Carcass Dining Becomes the New Dinner Theater

We’re done hiding the animal.

I went to a sushi restaurant in Santa Monica called Saijo and walked in absolutely shocked. There was a RAW TUNA CARCASS SITTING ON THE BAR. Not the whole fish, the five-foot-long spine and ribs, picked at like something vultures had gotten to.

Little did I know, we were about to become those vultures.

The chef scraped bits of fatty tuna still clinging to the bones and placed them directly on nigiri. Did it taste better than really good tuna from a normal sushi bar? Not really. But was it a million times cooler?
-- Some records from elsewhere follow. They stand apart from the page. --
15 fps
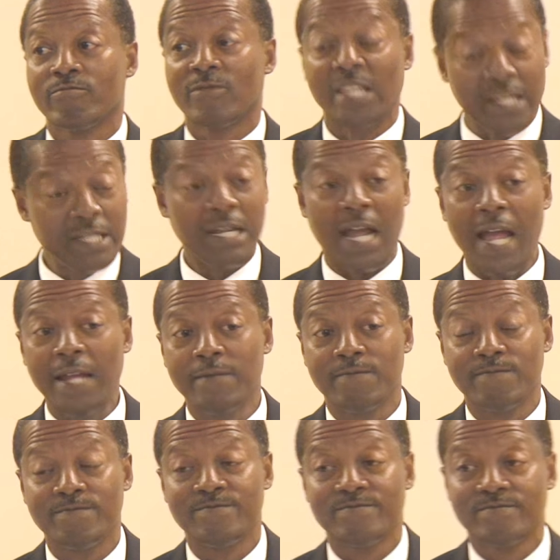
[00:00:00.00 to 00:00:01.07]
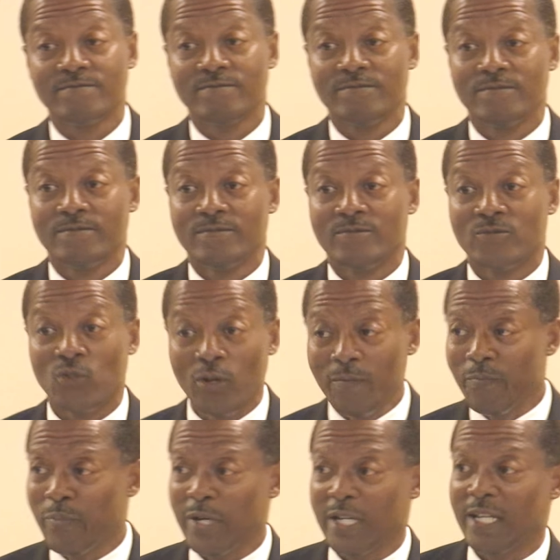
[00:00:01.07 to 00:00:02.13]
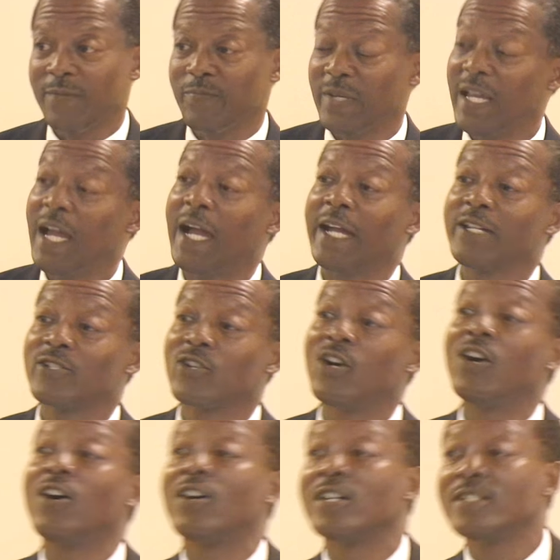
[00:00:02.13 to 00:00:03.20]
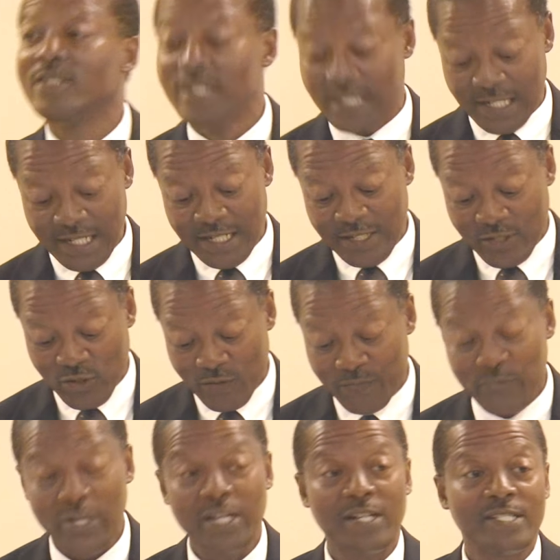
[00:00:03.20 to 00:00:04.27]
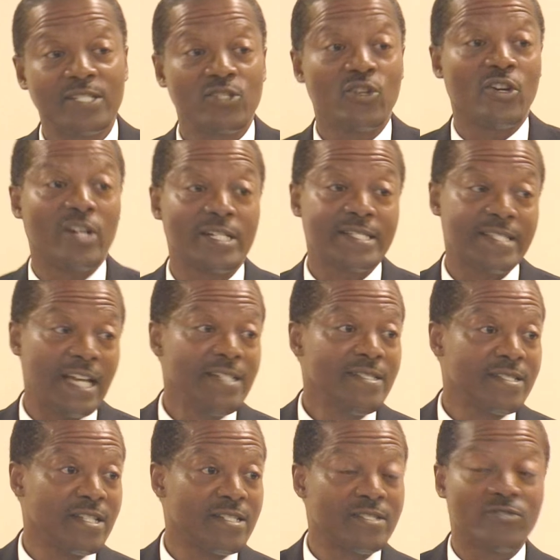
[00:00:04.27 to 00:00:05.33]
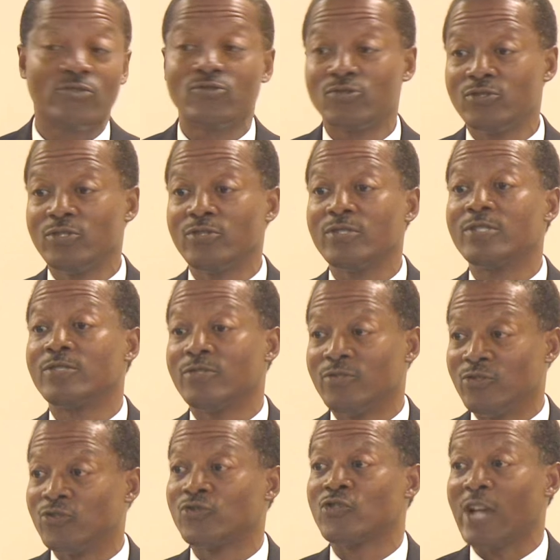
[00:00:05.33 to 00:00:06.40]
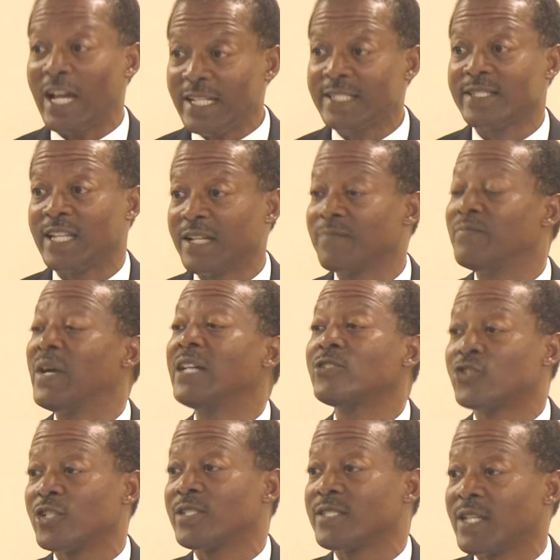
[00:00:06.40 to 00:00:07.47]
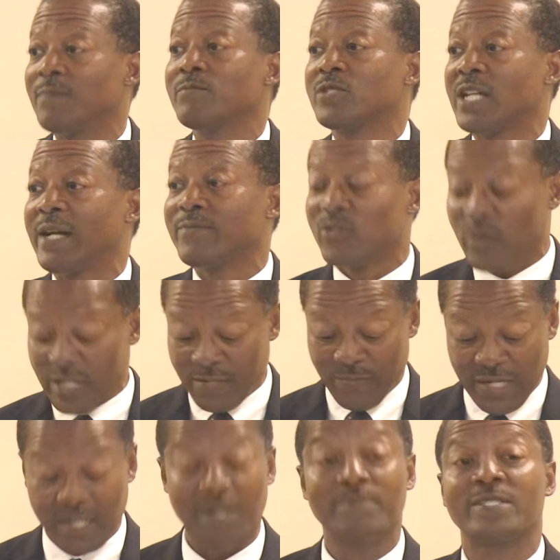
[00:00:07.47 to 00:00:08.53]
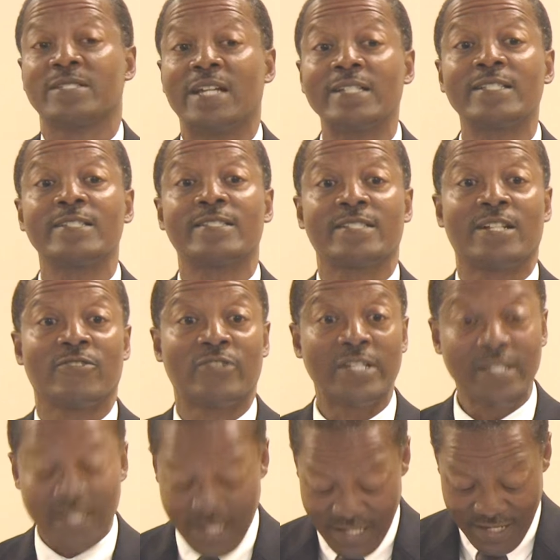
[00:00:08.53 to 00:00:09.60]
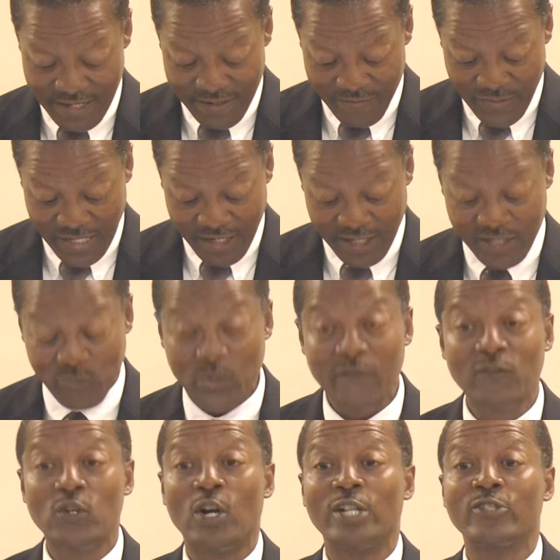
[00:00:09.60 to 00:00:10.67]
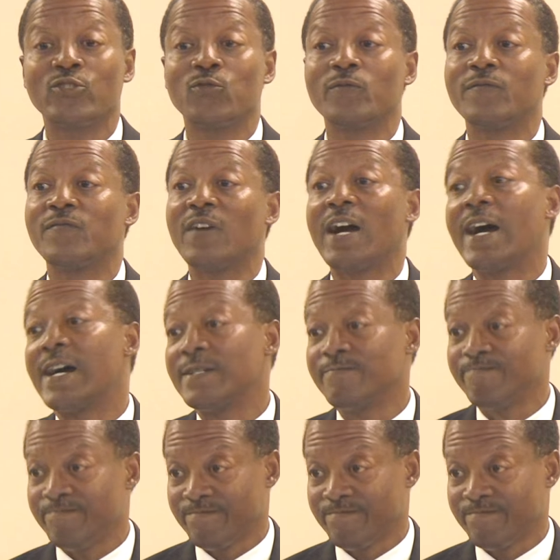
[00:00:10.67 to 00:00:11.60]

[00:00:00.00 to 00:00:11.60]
He can. Don't put it behind God to bring us to our senses through drastic measures sometimes when it becomes necessary because we've gone too far.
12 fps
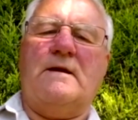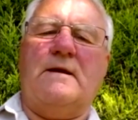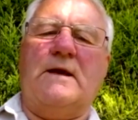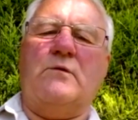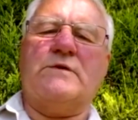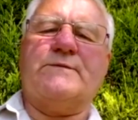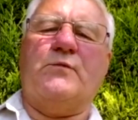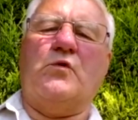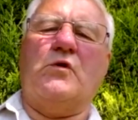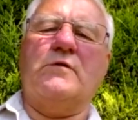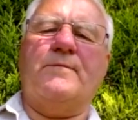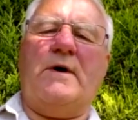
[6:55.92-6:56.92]
It was
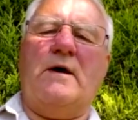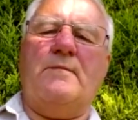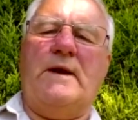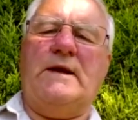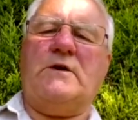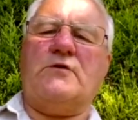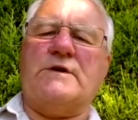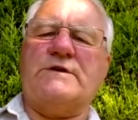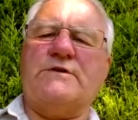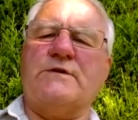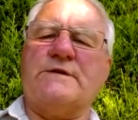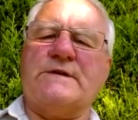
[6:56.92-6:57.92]
worn by many
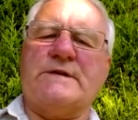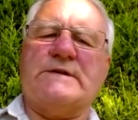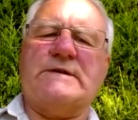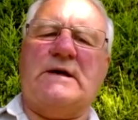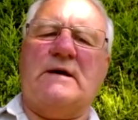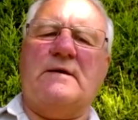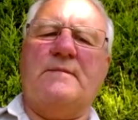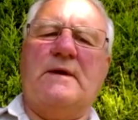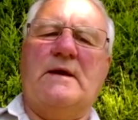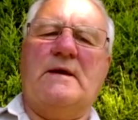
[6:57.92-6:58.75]
Christians at the time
Absolutely.

This kind of thing is popping up more and more, and it reflects something larger: Americans are shedding their fear of looking directly at the animal they’re eating.

Restaurants are leaning into spectacle that feels ancient, visceral, and just educational enough to justify the drama. Sustainability helps the pitch, but the real appeal is honesty, watching something whole become dinner in front of you.
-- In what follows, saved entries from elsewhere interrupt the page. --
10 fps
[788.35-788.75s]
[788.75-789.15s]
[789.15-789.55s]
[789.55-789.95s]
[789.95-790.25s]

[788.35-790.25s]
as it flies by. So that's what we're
Carcass dining isn’t about shock. It’s about connection. And in an era that feels overly curated, that rawness reads as punk rock.

Read more about the trend here.

Hazelnut Replaces Pistachio

Pistachio had a long, glossy run: green, sexy, photogenic, delicious. It’s the supermodel of nut desserts. But eventually, the supermodel gets boring and you crave nostalgia. Safety. The girl you went to college with who snorted when she laughed.

Hazelnut was the girl all along.

Warm. Comforting. Delicious without trying too hard. Pistachio might have a perfectly curated Instagram page. Hazelnut doesn’t even have social media.

Sorry. I was burned by an Instagram model.

Let’s hope it’s not too late, and hazelnut takes us back.

The Fat Burger Returns (Smash Loses Its Monopoly)

Smash burgers didn’t fail. They succeeded too completely.
Once revelatory, they’re now standardized: crispy, thin, predictable. Texture without surprise.

But they’re violent, smashed with vengeance on a flattop as if the patty did something wrong, sizzling any remaining moisture straight into the ether. It’s all a bit much.

Diners are drifting back toward something richer and more human: the fat burger.
Thick patties. Thoughtful beef blends. Real juice. A willingness to drip. Smash burgers won’t disappear. They’ll become the snack. The fat burger is reclaiming its place as the thing you order when you actually want dinner, not just hype you’re chasing because some 15-year-old posted about it on TikTok.

Meringue Is Coming (I’m Not Happy About It Either)

I’m not exactly on board with this next trend, but I’ve reached the acceptance phase. It’s like seeing an avalanche heading straight toward you and realizing that pretending it’s not happening won’t help. Ironically, this 2026 food trend kind of looks like an avalanche.

I’m talking about meringue.

To me, meringue tastes like egg-white-flavored cardboard. To others, it’s heaven. And look, I get it. Especially when it’s folded into ice cream, torched on cakes, or shattered over desserts for texture. It adds crunch. It adds drama. It photographs beautifully.

Meringue is basically the sweet version of tempura flakes in a sushi roll. On its own, kind of pointless. In context? Annoyingly effective.

What really hurts is that meringue is the photo negative of zabayon, the rich, yolk-based custard I’m absolutely obsessed with. Light versus decadent. Air versus silk. The wrong egg won.

And while zabayon will have its moment, I’m calling that for 2027, 2026 belongs to whipped whites, torched peaks, and desserts that crunch louder than they taste.

So pack your avalanche beacon. Meringue is coming whether we like it or not.

The Big Picture

I’m optimistic about 2026, food-wise at least. We’re done trying to impress each other and ready to enjoy ourselves again.

Now excuse me while I play “Baby Come Back” and eat a hazelnut gelato thinking about Isabelle from college.